Rhode Island’s governor has signed legislation to further restrict the state’s medical marijuana program.  Most of the changes concern medical co-operative grows, which now are limited to five ounces, two dozen plants, and a dozen seedlings in residential areas.  Non-residential co-ops may harvest twice that amount: ten ounces, four dozen plants, and two dozen seedlings.  All co-op grows must now comport with zoning and municipal safety codes, and a new right of landlords to refuse to rent to and to evict medical co-op grows has been added to the law.  Also, new standards for criminal background checks for caregivers has been established.  JoAnne Leppanen, executive director of the Rhode Island Patient Advocacy Coalition, testified to the Senate Judiciary Committee that “this is not the time to be talking about a reduction in the plants,” because of patients who “need a lot of plant matter to make those [cannabis] oils.”
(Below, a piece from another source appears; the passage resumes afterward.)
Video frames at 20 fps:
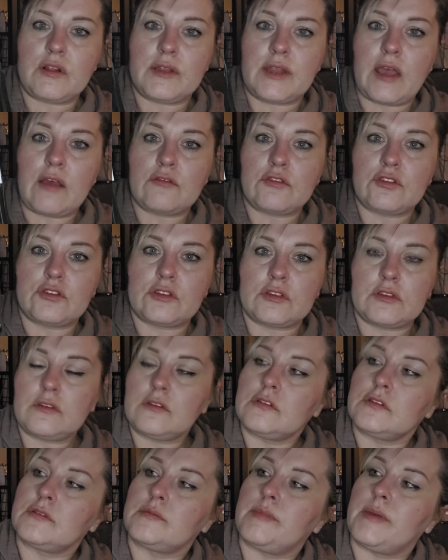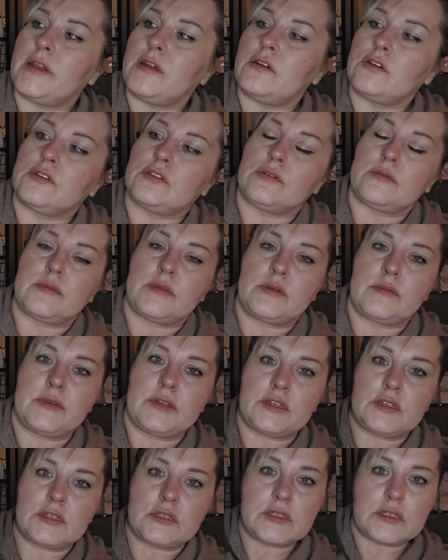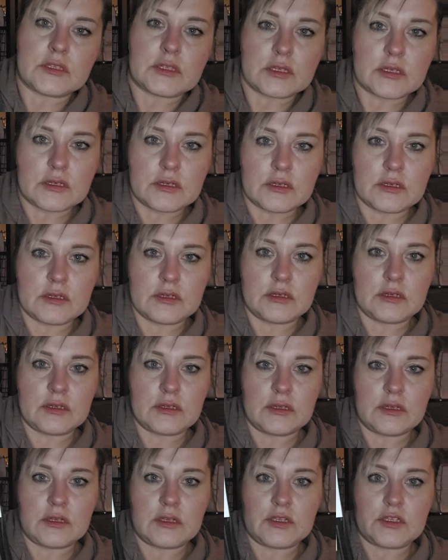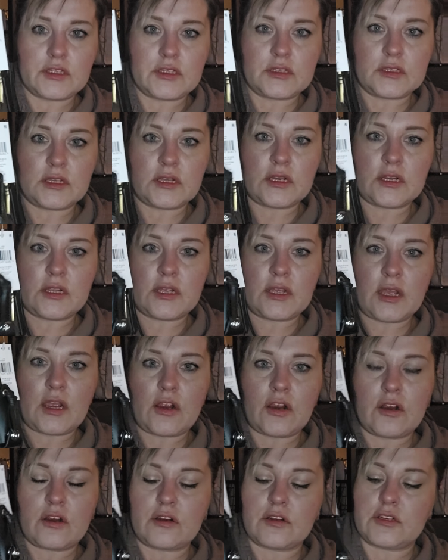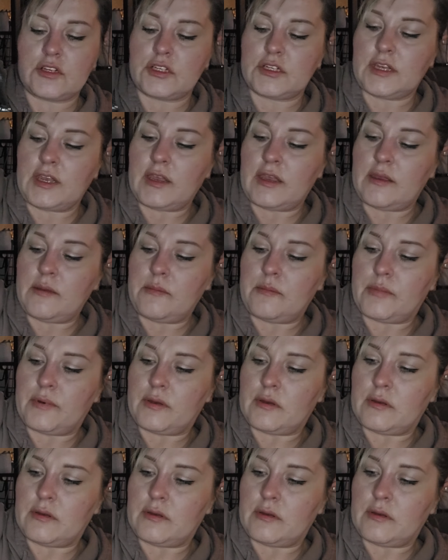now she looks better to me because she's gonna get her shape.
While the University of Arizona just fired the first researcher to win federal approval to study medical marijuana use for PTSD, Arizona’s top health official has approved medical marijuana use for PTSD.  Will Humble, the state Health Services Director, announced on Wednesday that “I [have] issued a Director’s Decision that will authorize the use of marijuana … for patients that are currently undergoing conventional treatment for a diagnosis of PTSD.”  The policy won’t take effect until January 1st, when Arizona will join California, Connecticut, Delaware, Maine, New Mexico, Oregon, Michigan, and Nevada in allowing medical marijuana use for PTSD.  Last month, an administrative law judge ruled that PTSD patients should have access to marijuana, countering Humble’s previous decision to continue to ban medical marijuana for PTSD due to insufficient research.
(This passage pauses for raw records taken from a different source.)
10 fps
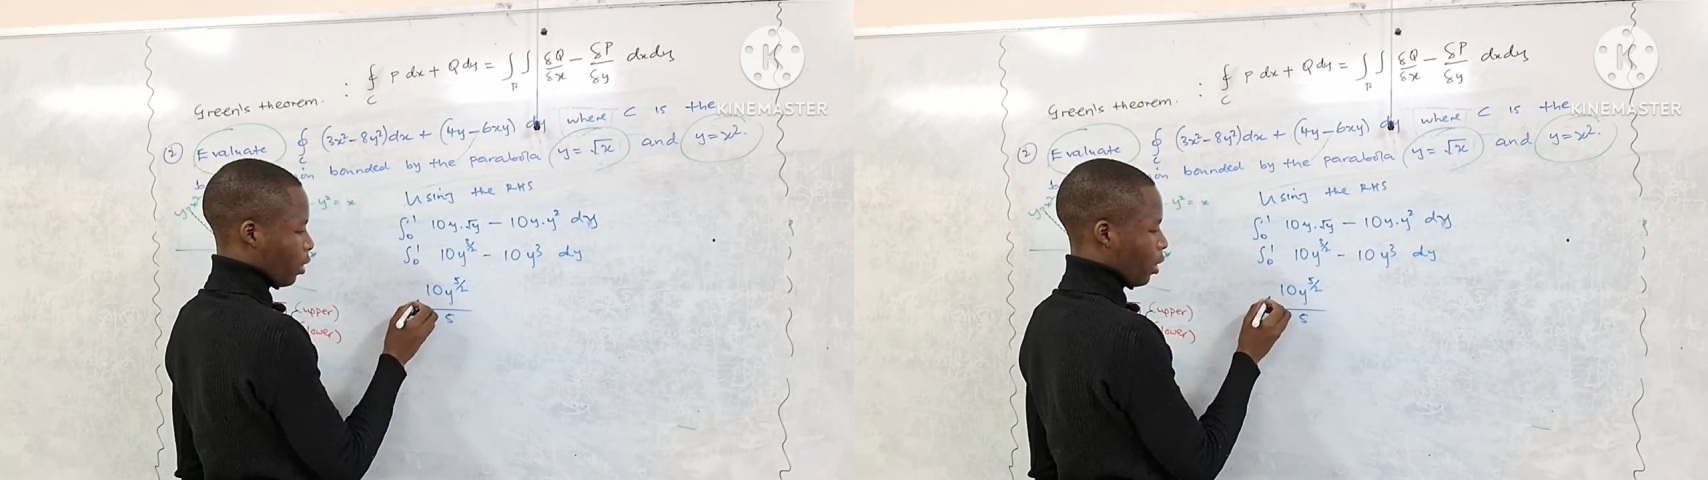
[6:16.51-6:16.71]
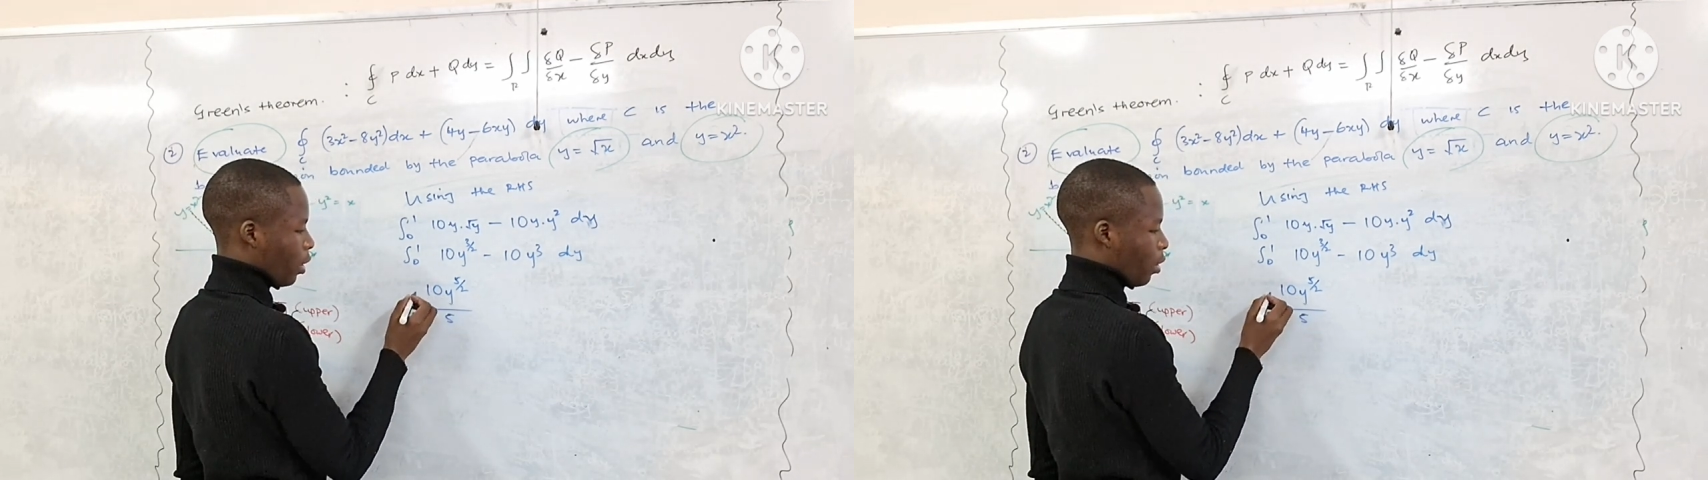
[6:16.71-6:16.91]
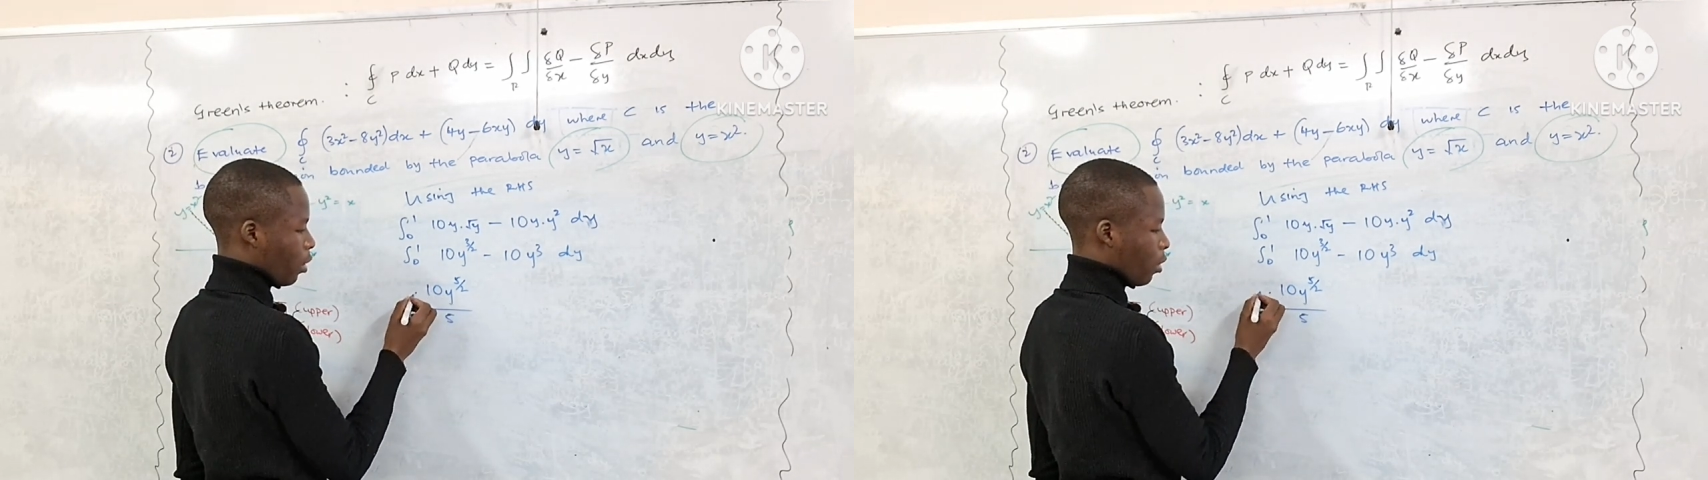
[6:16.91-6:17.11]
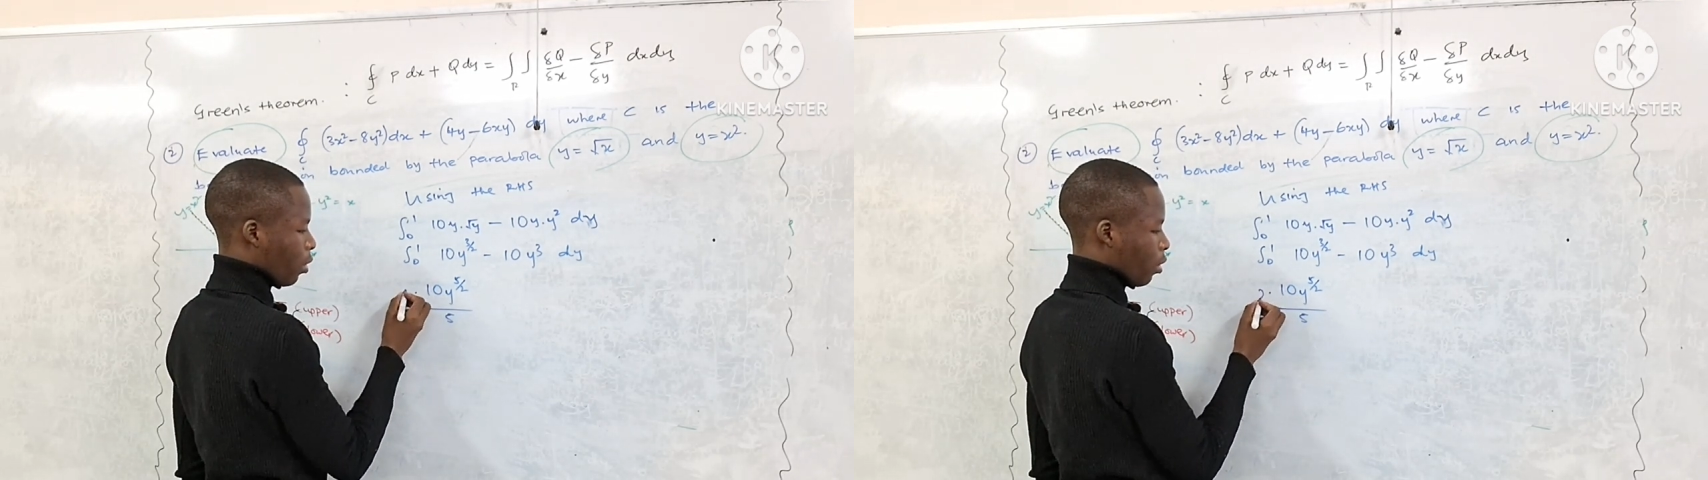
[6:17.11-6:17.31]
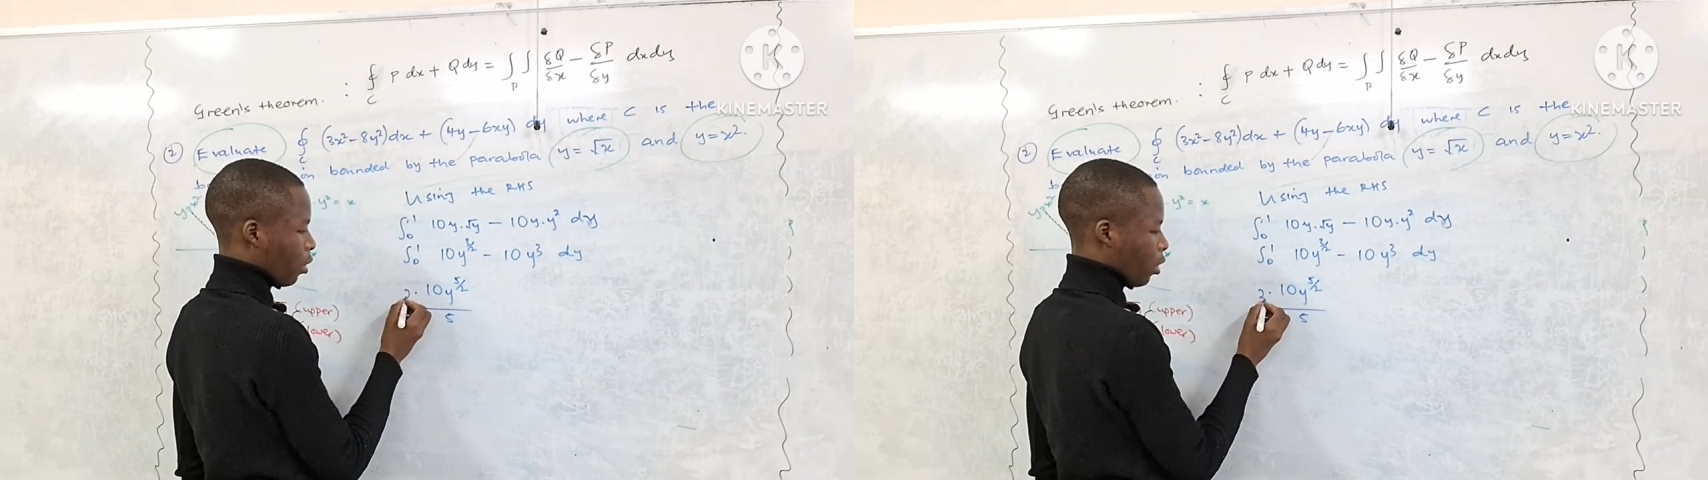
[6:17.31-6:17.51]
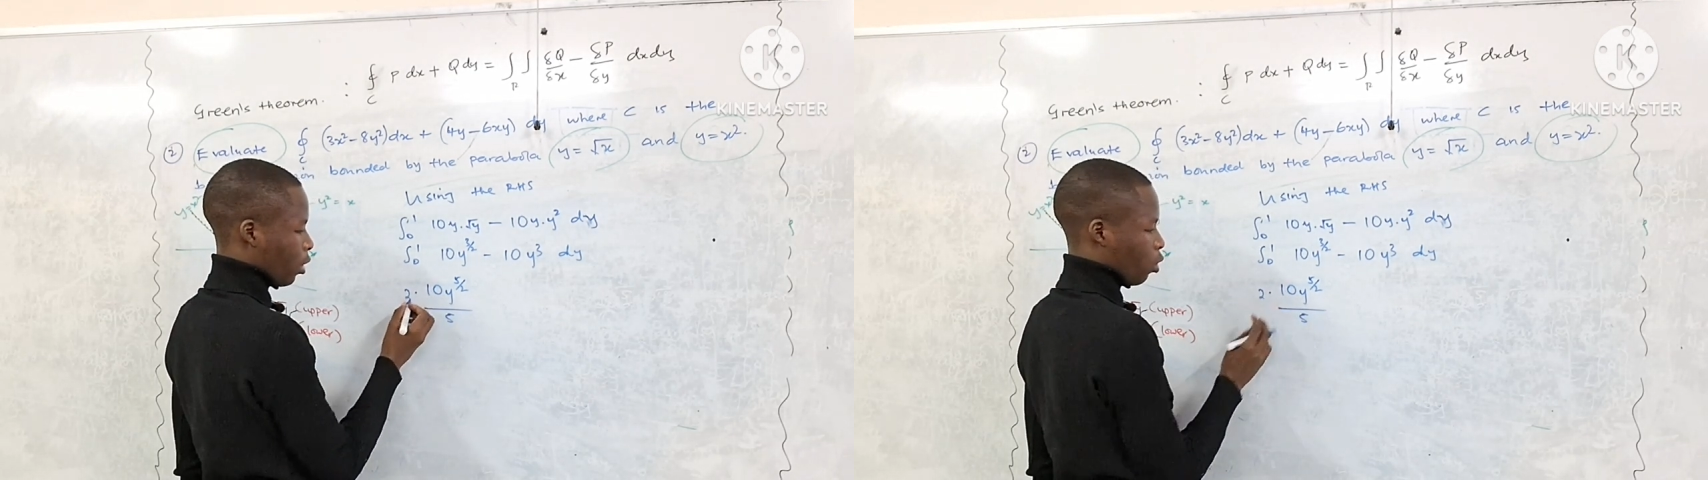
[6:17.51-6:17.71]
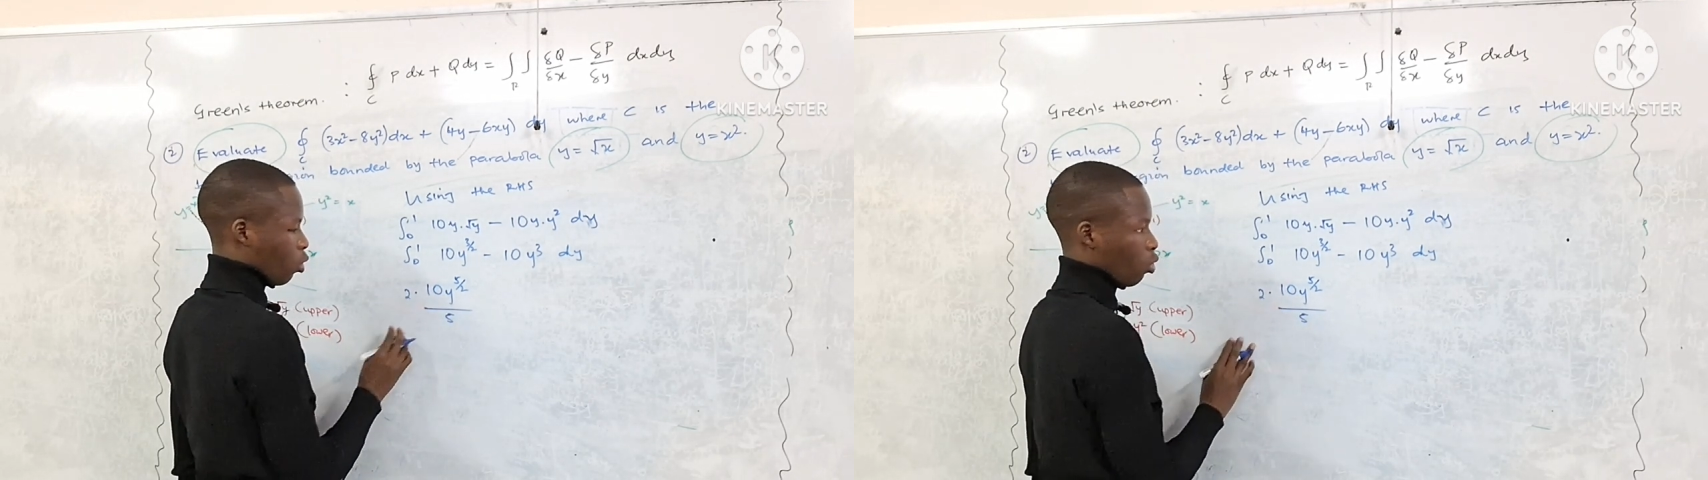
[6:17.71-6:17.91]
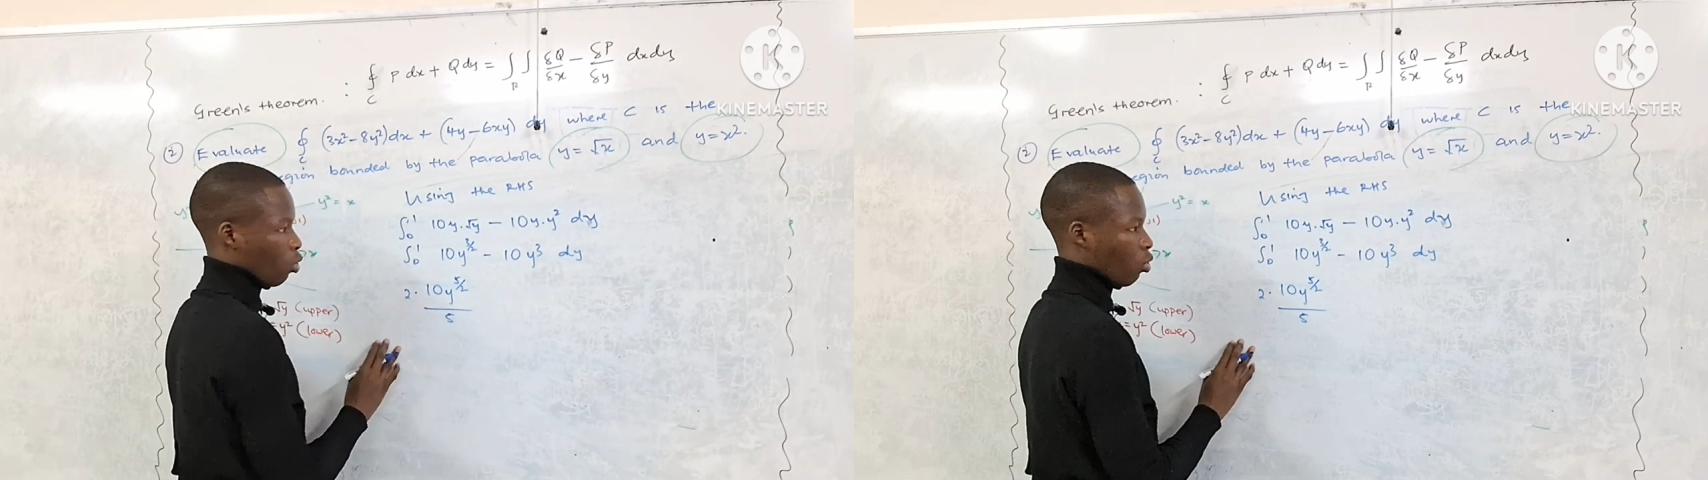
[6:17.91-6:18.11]
here
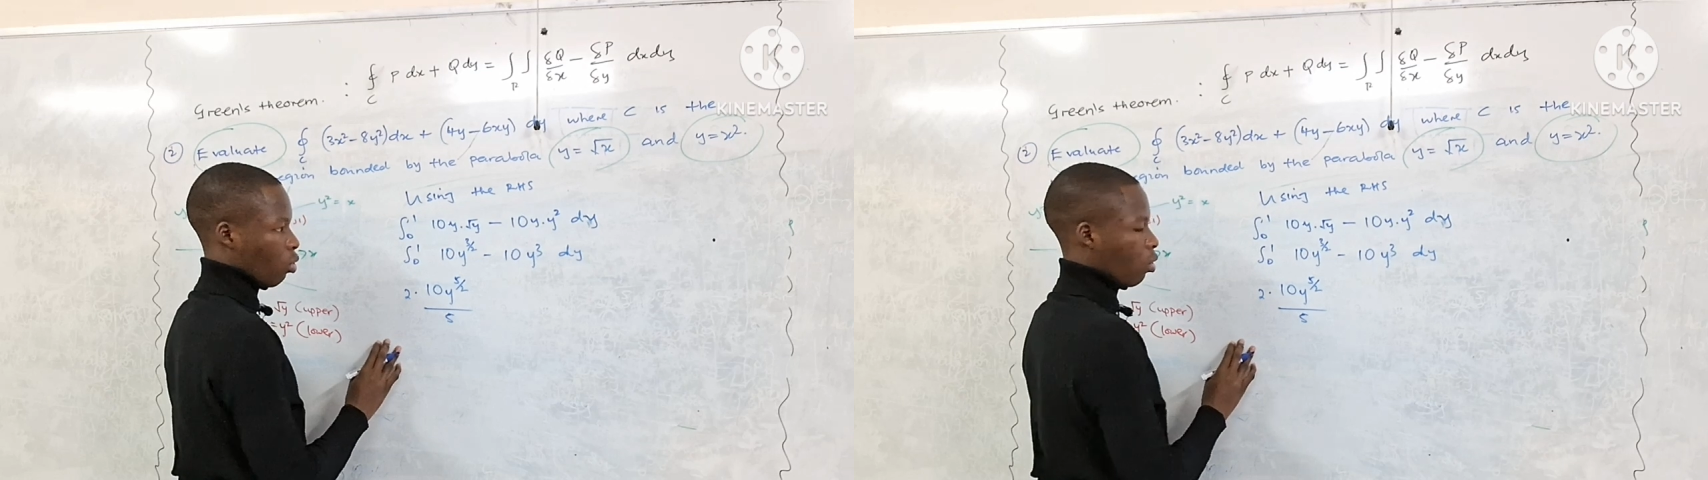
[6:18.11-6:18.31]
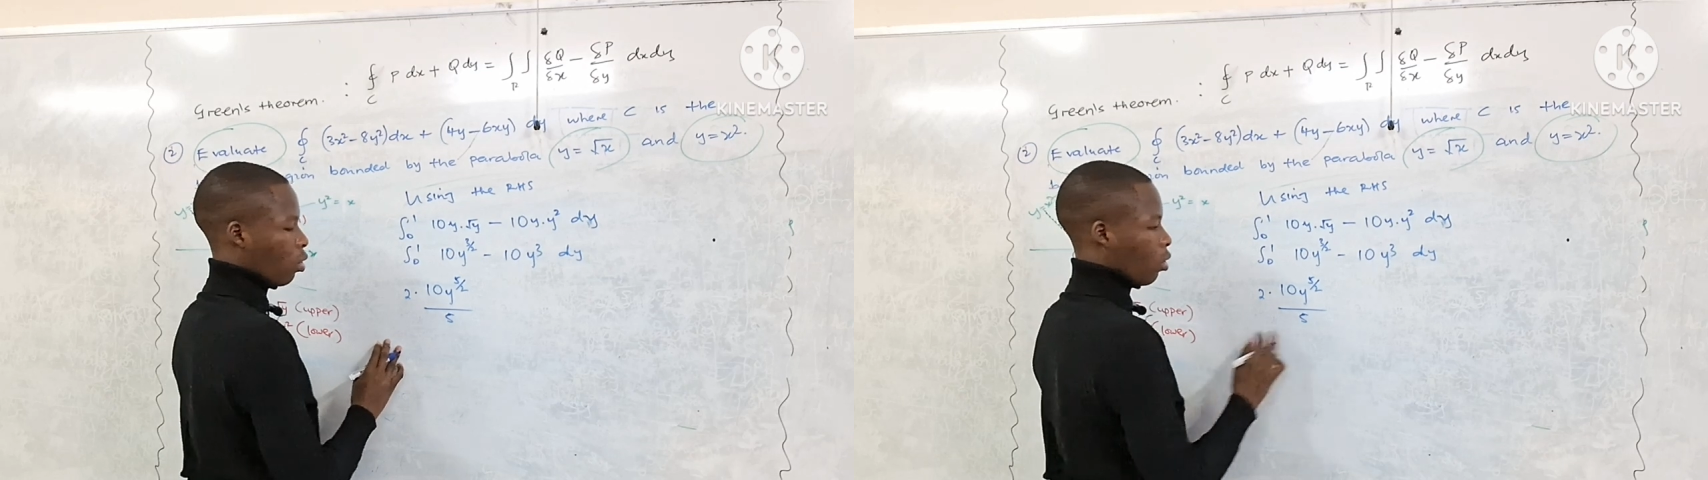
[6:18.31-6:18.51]
into 2.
The District Attorney in Brooklyn, New York, has effectively decriminalized marijuana possession.  DA Ken Thompson announced Wednesday that “thousands of low-level marijuana arrests… weigh down the criminal justice system,” so those caught with less than 25 grams will have their cases dismissed prior to arraignment.  This has already been the outcome of most low-level pot possession cases and Thompson has simply made it the new standard.  However, NYPD Commissioner Bill Bratton says this will not change how his police officers deal with low-level possession on the street, presumably meaning pot offenders the DA won’t charge would still be arrested and booked.  Furthermore, the NYPD insisted that the dismissal of charges won’t apply to violent offenders, gang members, those with open warrants, or those smoking marijuana in public, “particularly around children, such as a park, playground, bus, subway or school yard,” according to an NYPD press release.